PDV persists as an integrated provirus in wasps, and is transmitted through the germ line, while replication to form virus particles only occurs in the reproductive tract of female wasps. Little is currently known about how virus- and wasp-derived genes interact to regulate viral replication and maintain the symbiotic association. My research in Dr. Strand’s group will focus on the wasp Microplitis demolitor and its associated polydnavirus named M. demolitor bracovirus (MdBV).


  My Publications:
 

Burke GR and Moran NA (2011) Massive genomic decay in Serratia symbiotica, a recently evolved symbiont of aphids. Genome Biology and Evolution. Epub Jan 25.

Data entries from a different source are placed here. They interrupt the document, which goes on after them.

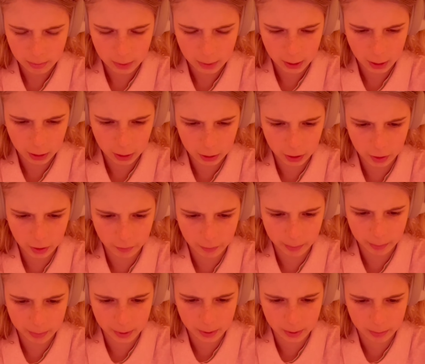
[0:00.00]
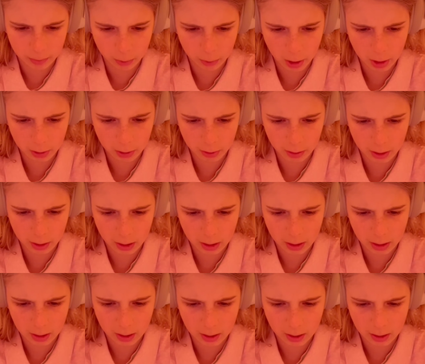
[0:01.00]
My character have a big brother. Uh,
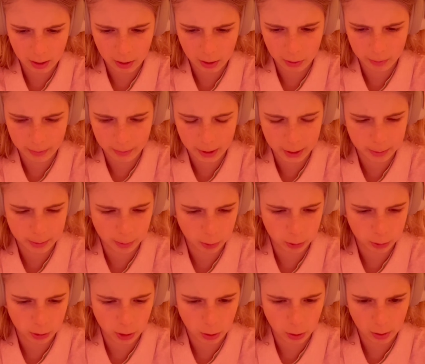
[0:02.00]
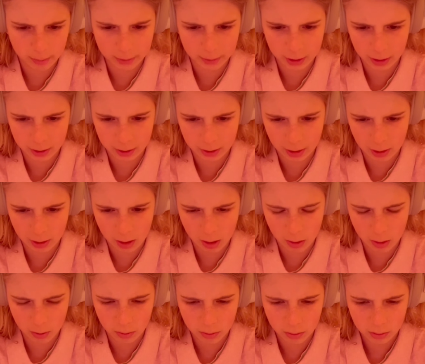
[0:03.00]
how am I supposed to know? I'm just gonna say
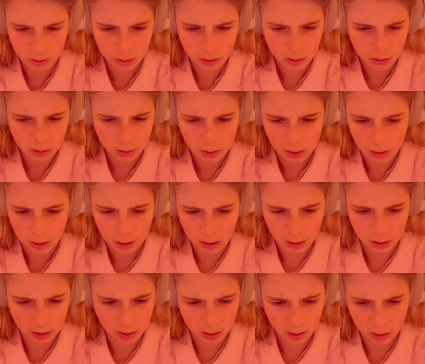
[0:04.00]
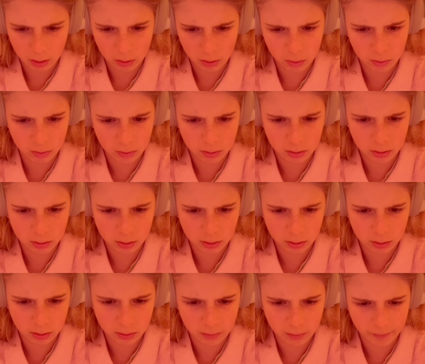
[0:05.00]
no. Uh, no.
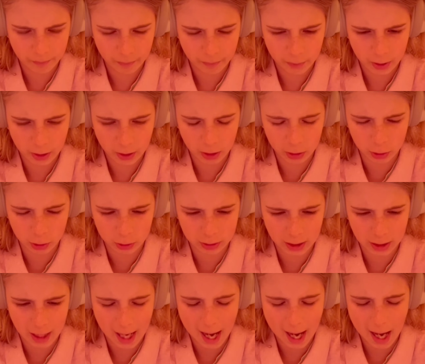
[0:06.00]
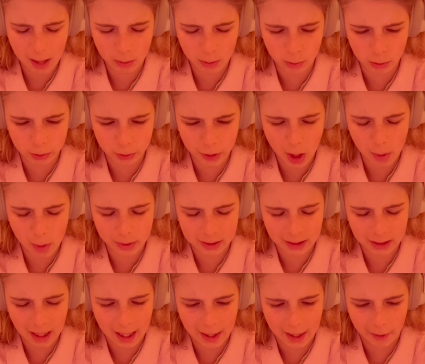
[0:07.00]
Character send owls. No, it's
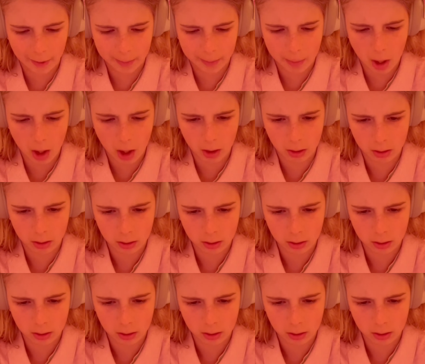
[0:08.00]
not Harry Potter.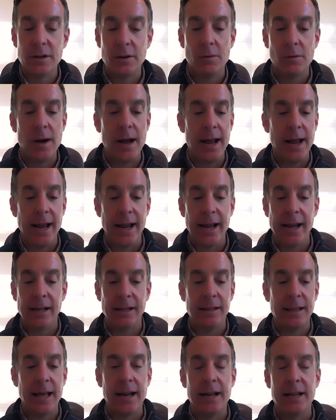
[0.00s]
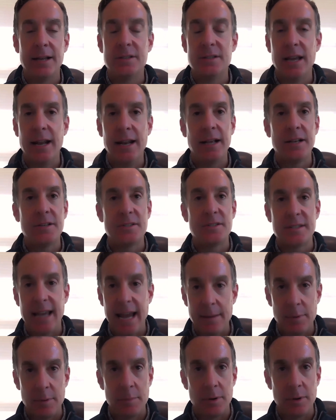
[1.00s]
in a way that is
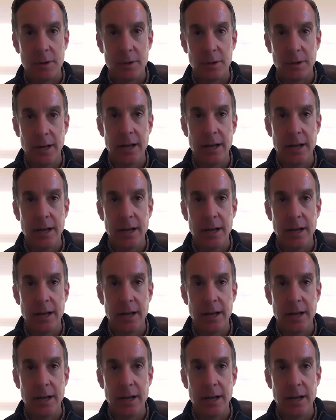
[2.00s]
inescapable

Burke GR and Moran NA (2011) Responses of the pea aphid transcriptome to infection by facultative symbionts. Insect Molecular Biology. In press.

Burke GR, McLaughlin HJ, Simon J-C, Moran NA (2010) Dynamics of a recurrent mutation in Buchnera symbionts affecting thermal tolerance of pea aphid hosts. Genetics. 186 (1): 367-72.

The International Aphid Genomics Consortium (2010) Genome sequence of the pea aphid Acyrthosiphon pisum. PLoS Biology, 8(2): e1000313.

Burke GR, Fiehn O, Moran NA (2009) Effects of facultative symbionts and heat stress on the metabolome of pea aphids. ISME Journal, 4 (2): 242-52.

Oliver KM, Degnan PH, Burke GR, Moran NA. 2009. Facultative symbionts of aphids and the horizontal transfer of ecologically important traits. Annual Reviews of Entomology. 55: 247-66.

Burke GR, Normark BB, Favret C, Moran NA. 2009. Evolution and diversity of facultative symbionts from the aphid subfamily Lachninae. Applied and Environmental Microbiology. 75 (16): 5328-35.

Iturbe-Ormaetxe I, Burke GR, Riegler M, O'Neill SL. 2005. Distribution, expression, and motif variability of ankyrin domain genes in Wolbachia pipientis. Journal of Bacteriology. 187 (15): 5136-45.